[Material to process Boundary: Start]

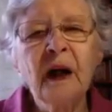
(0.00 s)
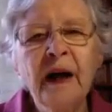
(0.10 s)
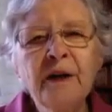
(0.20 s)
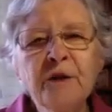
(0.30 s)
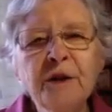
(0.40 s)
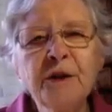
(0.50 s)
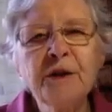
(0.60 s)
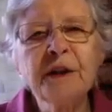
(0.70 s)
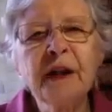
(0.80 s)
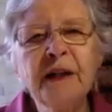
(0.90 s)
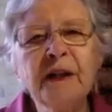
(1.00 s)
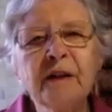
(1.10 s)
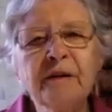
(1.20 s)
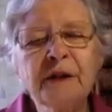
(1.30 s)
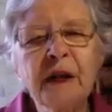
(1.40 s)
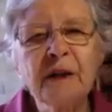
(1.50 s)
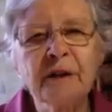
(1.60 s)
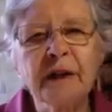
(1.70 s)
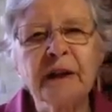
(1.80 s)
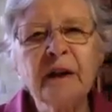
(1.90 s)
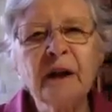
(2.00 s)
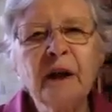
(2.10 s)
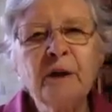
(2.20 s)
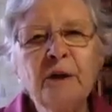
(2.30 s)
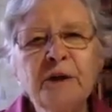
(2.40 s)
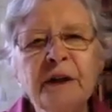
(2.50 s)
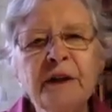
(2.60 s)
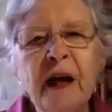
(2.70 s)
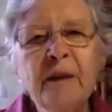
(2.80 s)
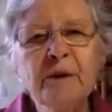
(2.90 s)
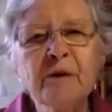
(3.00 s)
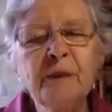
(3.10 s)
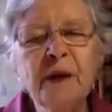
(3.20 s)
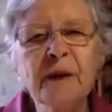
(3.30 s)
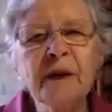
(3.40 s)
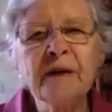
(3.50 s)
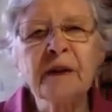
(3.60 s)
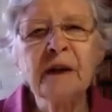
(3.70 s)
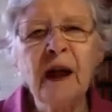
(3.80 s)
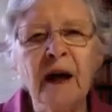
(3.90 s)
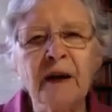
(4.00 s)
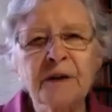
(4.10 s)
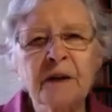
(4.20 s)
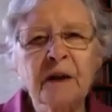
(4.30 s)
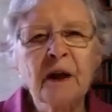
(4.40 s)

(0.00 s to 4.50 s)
I introduce the idea of stuttering using names of people in the class,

[Material to process Boundary: End]

Nothing but the records, restated word for word and stripped of images, belongs in the answer.

(0.00 s)
(0.10 s)
(0.20 s)
(0.30 s)
(0.40 s)
(0.50 s)
(0.60 s)
(0.70 s)
(0.80 s)
(0.90 s)
(1.00 s)
(1.10 s)
(1.20 s)
(1.30 s)
(1.40 s)
(1.50 s)
(1.60 s)
(1.70 s)
(1.80 s)
(1.90 s)
(2.00 s)
(2.10 s)
(2.20 s)
(2.30 s)
(2.40 s)
(2.50 s)
(2.60 s)
(2.70 s)
(2.80 s)
(2.90 s)
(3.00 s)
(3.10 s)
(3.20 s)
(3.30 s)
(3.40 s)
(3.50 s)
(3.60 s)
(3.70 s)
(3.80 s)
(3.90 s)
(4.00 s)
(4.10 s)
(4.20 s)
(4.30 s)
(4.40 s)

(0.00 s to 4.50 s)
I introduce the idea of stuttering using names of people in the class,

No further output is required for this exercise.